TASK REQUIREMENTS = When you print the records below, keep every word exact and leave out the images.
START DATA TO EXAMINE
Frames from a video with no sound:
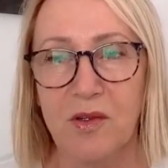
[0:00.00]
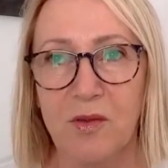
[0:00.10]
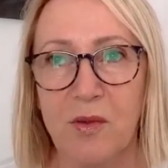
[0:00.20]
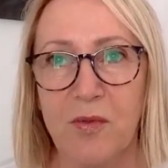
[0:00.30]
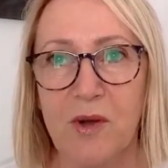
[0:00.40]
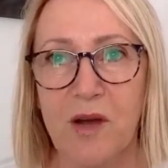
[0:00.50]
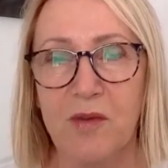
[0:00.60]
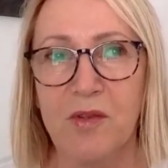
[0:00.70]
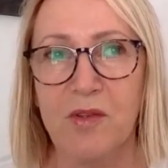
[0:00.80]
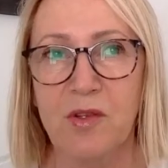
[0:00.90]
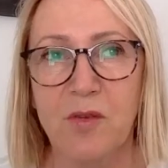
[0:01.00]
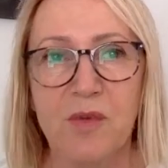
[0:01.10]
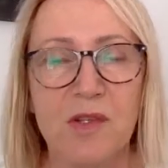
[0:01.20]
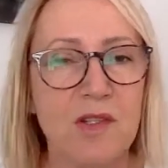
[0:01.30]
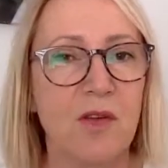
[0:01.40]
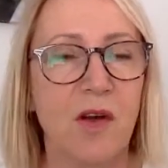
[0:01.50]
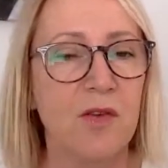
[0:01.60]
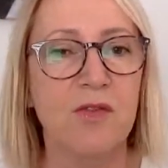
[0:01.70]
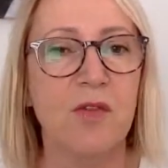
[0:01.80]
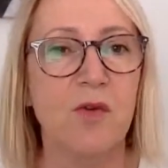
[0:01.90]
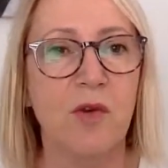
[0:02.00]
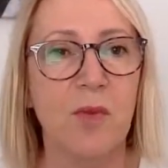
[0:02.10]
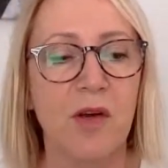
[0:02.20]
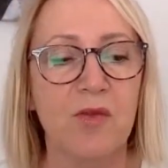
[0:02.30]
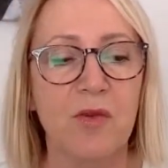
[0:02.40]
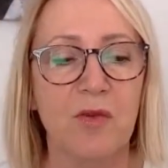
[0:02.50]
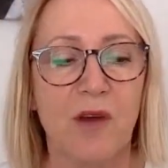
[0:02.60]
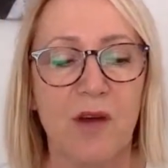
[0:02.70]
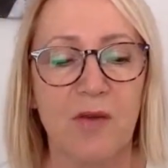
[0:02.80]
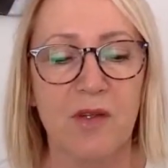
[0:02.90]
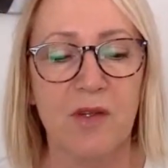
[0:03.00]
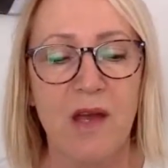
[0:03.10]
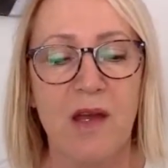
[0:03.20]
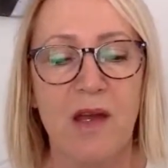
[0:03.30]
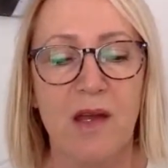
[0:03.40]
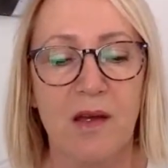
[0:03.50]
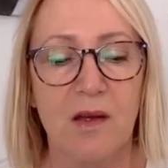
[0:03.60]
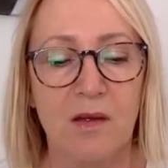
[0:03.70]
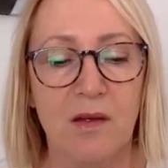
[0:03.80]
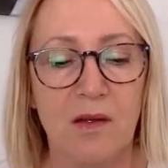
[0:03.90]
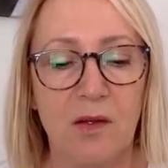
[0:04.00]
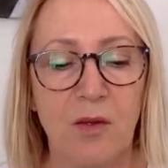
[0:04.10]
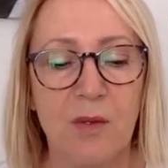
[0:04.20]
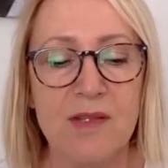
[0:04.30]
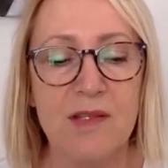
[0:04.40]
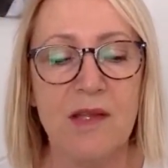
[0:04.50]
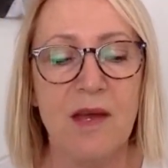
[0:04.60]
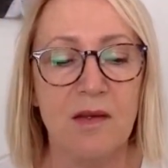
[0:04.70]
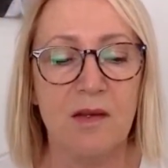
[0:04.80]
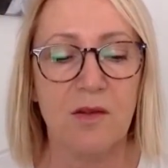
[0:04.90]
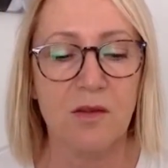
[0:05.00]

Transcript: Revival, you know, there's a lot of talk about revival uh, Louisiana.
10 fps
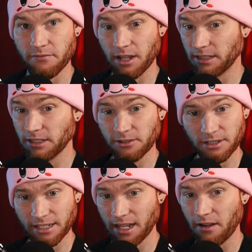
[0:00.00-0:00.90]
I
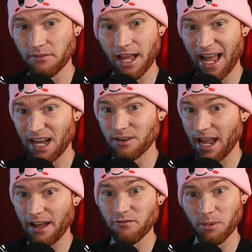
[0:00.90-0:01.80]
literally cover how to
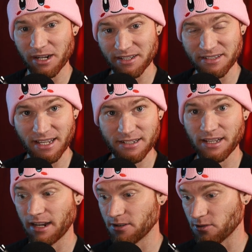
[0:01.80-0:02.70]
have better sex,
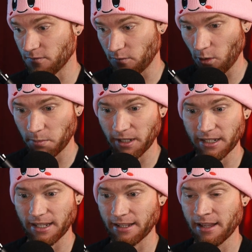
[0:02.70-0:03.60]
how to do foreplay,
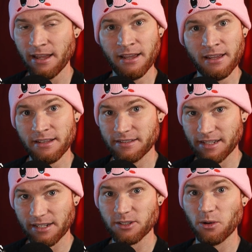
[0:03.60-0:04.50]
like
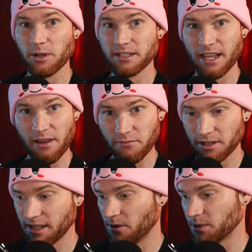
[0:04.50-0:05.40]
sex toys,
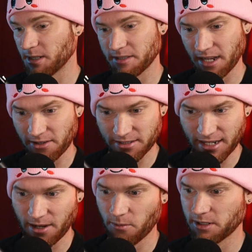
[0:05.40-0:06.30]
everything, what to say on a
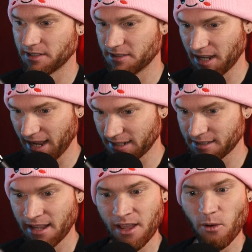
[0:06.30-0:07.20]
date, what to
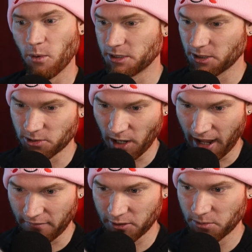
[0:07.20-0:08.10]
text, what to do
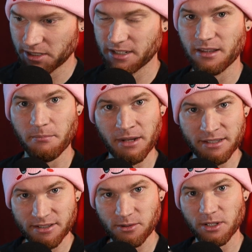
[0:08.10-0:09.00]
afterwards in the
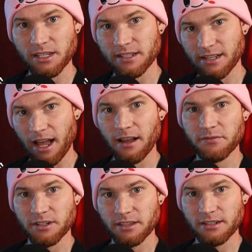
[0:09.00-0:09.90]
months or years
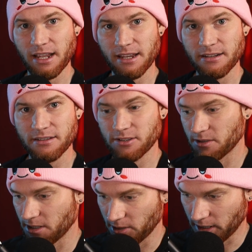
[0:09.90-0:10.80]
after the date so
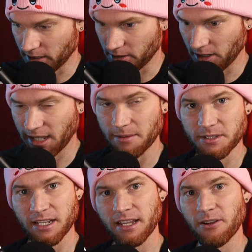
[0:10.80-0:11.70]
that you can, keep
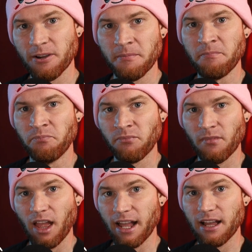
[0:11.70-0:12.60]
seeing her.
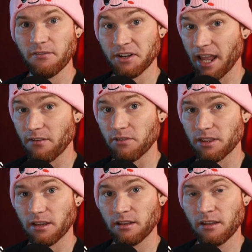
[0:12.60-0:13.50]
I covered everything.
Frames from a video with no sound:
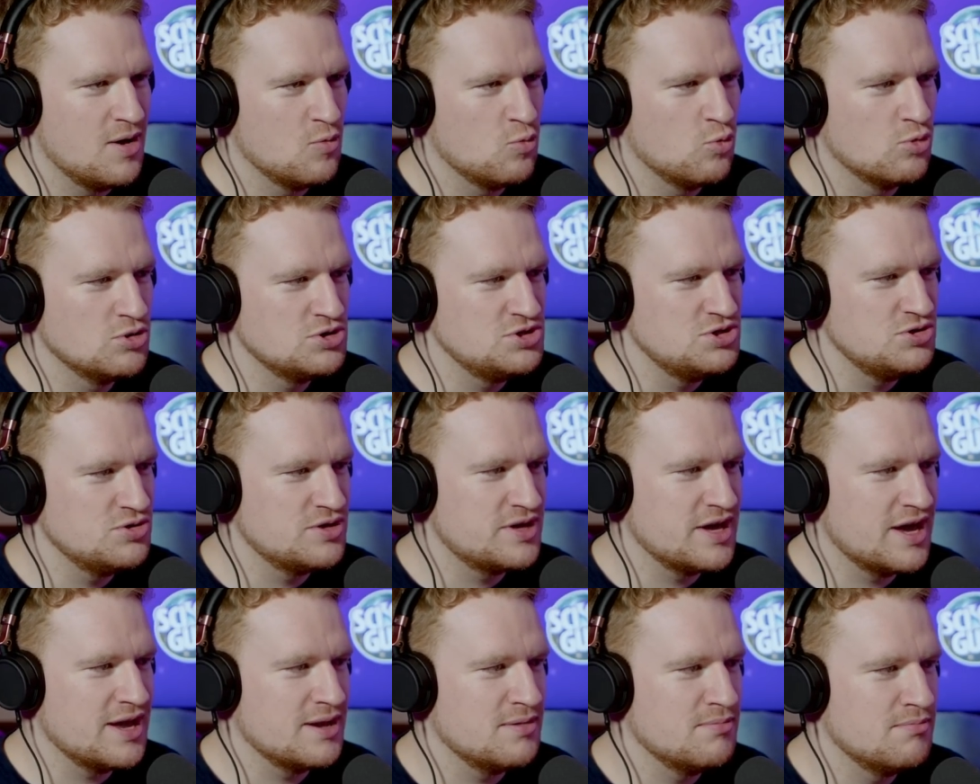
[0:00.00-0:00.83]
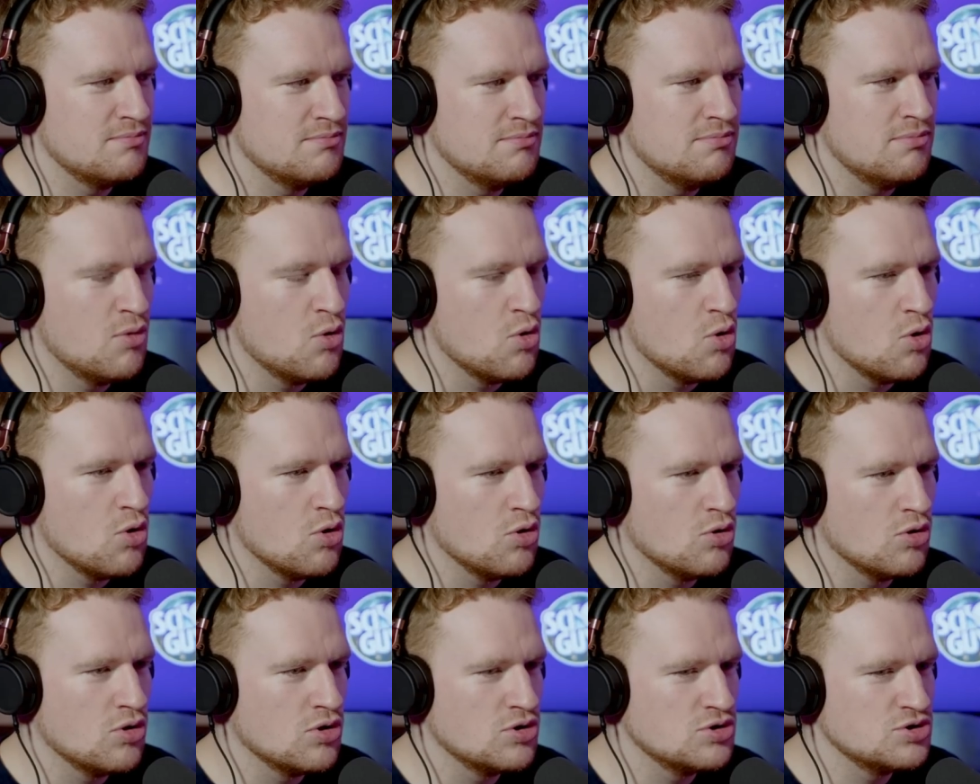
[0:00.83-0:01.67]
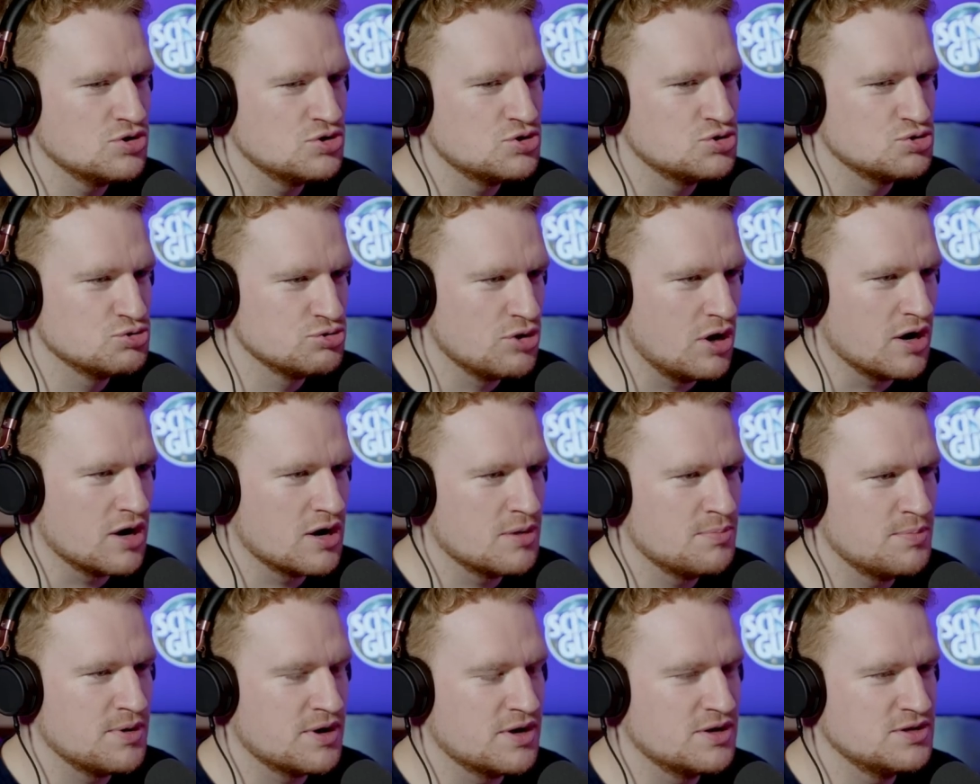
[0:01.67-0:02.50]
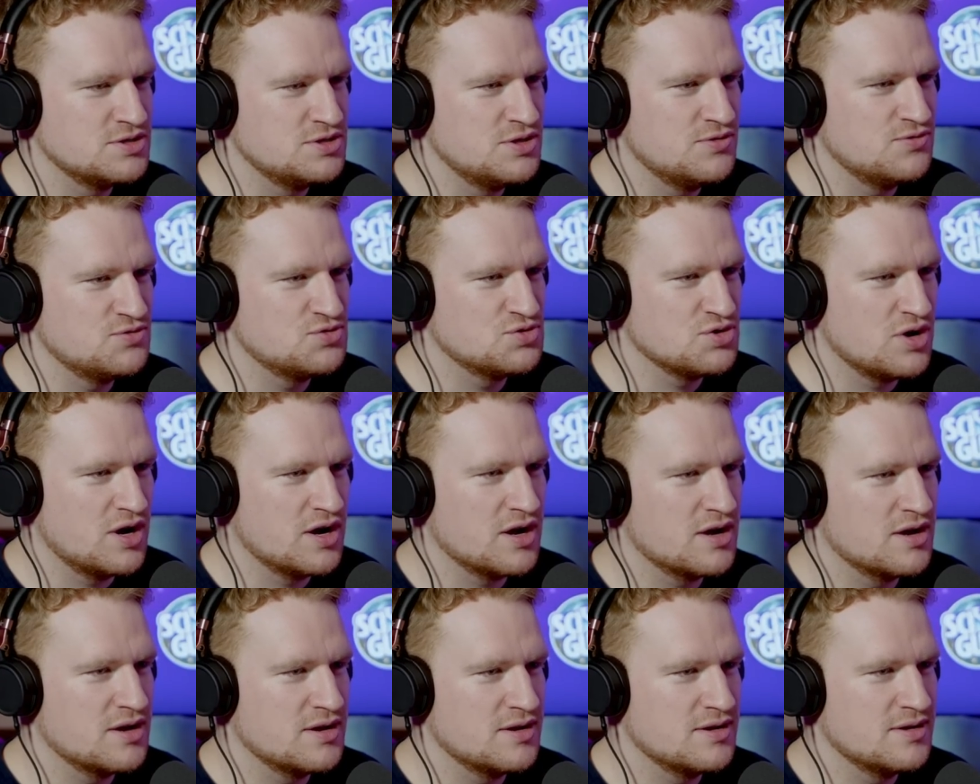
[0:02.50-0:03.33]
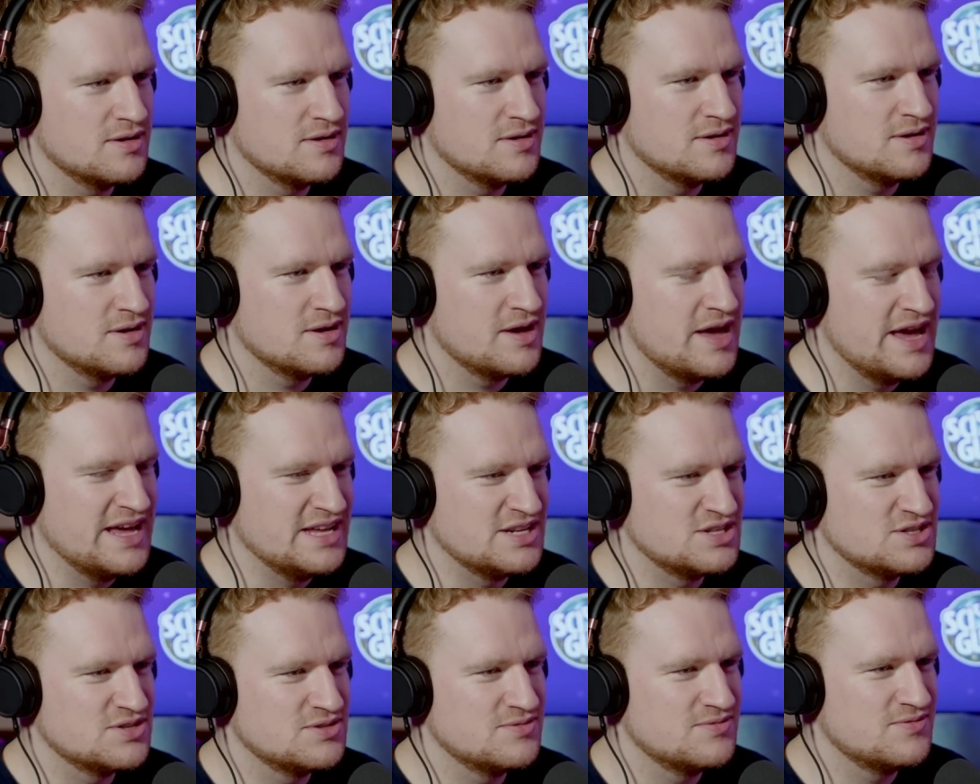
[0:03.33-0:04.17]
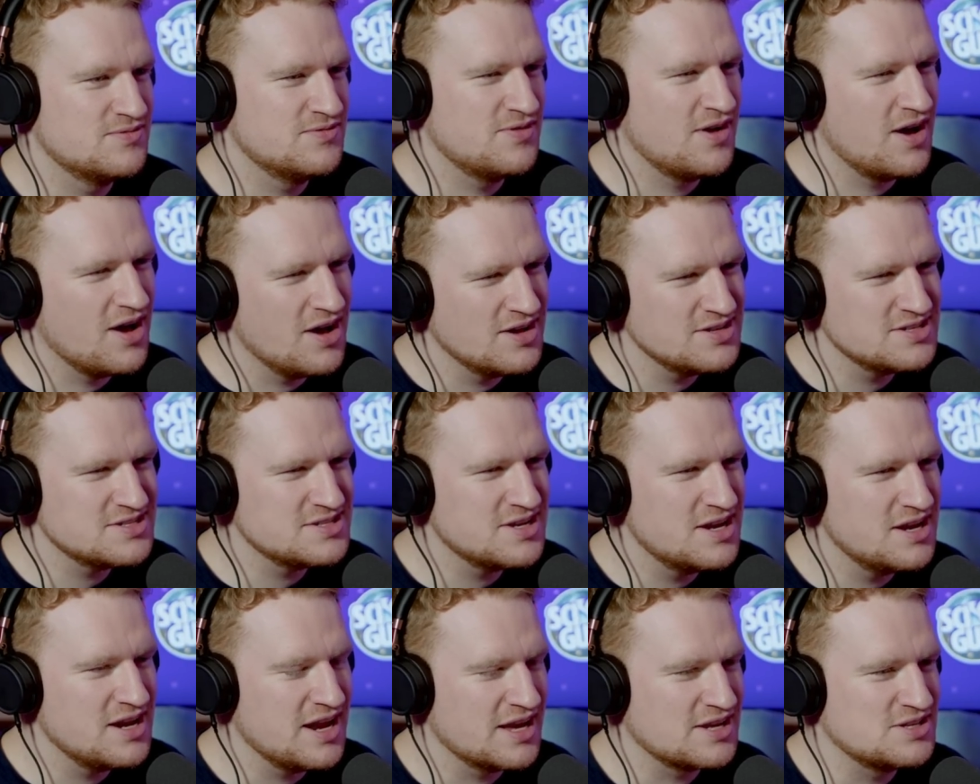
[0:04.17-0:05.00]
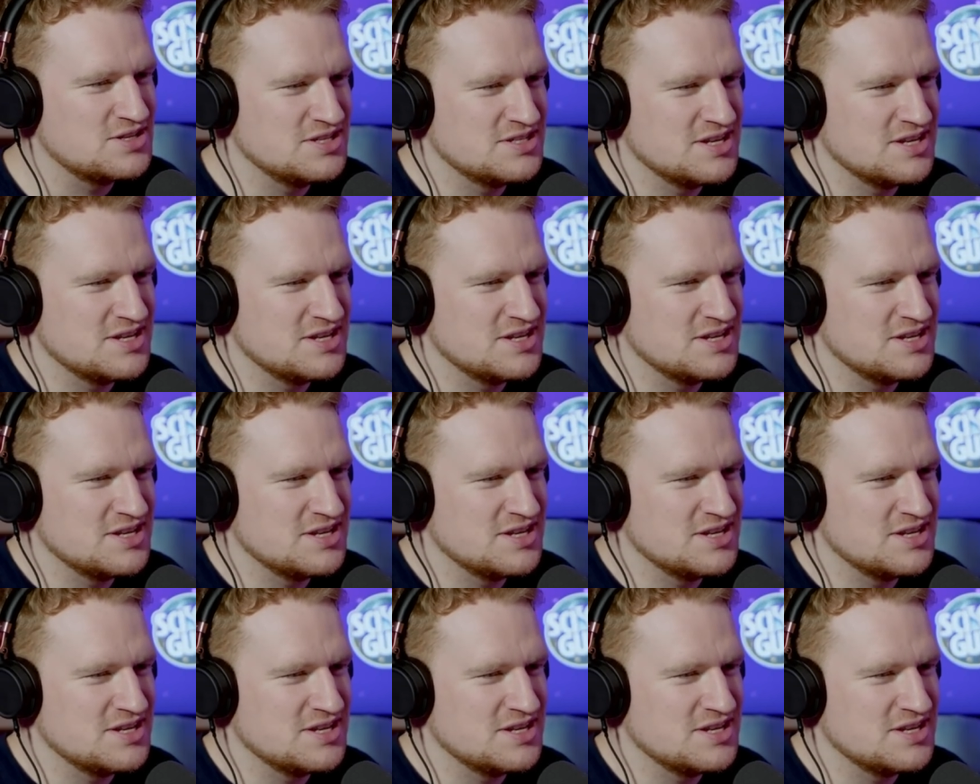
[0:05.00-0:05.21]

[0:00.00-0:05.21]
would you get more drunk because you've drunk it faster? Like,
END DATA TO EXAMINE
THE COMPLETED TASK =
Frames from a video with no sound:
[0:00.00]
[0:00.10]
[0:00.20]
[0:00.30]
[0:00.40]
[0:00.50]
[0:00.60]
[0:00.70]
[0:00.80]
[0:00.90]
[0:01.00]
[0:01.10]
[0:01.20]
[0:01.30]
[0:01.40]
[0:01.50]
[0:01.60]
[0:01.70]
[0:01.80]
[0:01.90]
[0:02.00]
[0:02.10]
[0:02.20]
[0:02.30]
[0:02.40]
[0:02.50]
[0:02.60]
[0:02.70]
[0:02.80]
[0:02.90]
[0:03.00]
[0:03.10]
[0:03.20]
[0:03.30]
[0:03.40]
[0:03.50]
[0:03.60]
[0:03.70]
[0:03.80]
[0:03.90]
[0:04.00]
[0:04.10]
[0:04.20]
[0:04.30]
[0:04.40]
[0:04.50]
[0:04.60]
[0:04.70]
[0:04.80]
[0:04.90]
[0:05.00]

Transcript: Revival, you know, there's a lot of talk about revival uh, Louisiana.
10 fps
[0:00.00-0:00.90]
I
[0:00.90-0:01.80]
literally cover how to
[0:01.80-0:02.70]
have better sex,
[0:02.70-0:03.60]
how to do foreplay,
[0:03.60-0:04.50]
like
[0:04.50-0:05.40]
sex toys,
[0:05.40-0:06.30]
everything, what to say on a
[0:06.30-0:07.20]
date, what to
[0:07.20-0:08.10]
text, what to do
[0:08.10-0:09.00]
afterwards in the
[0:09.00-0:09.90]
months or years
[0:09.90-0:10.80]
after the date so
[0:10.80-0:11.70]
that you can, keep
[0:11.70-0:12.60]
seeing her.
[0:12.60-0:13.50]
I covered everything.
Frames from a video with no sound:
[0:00.00-0:00.83]
[0:00.83-0:01.67]
[0:01.67-0:02.50]
[0:02.50-0:03.33]
[0:03.33-0:04.17]
[0:04.17-0:05.00]
[0:05.00-0:05.21]

[0:00.00-0:05.21]
would you get more drunk because you've drunk it faster? Like,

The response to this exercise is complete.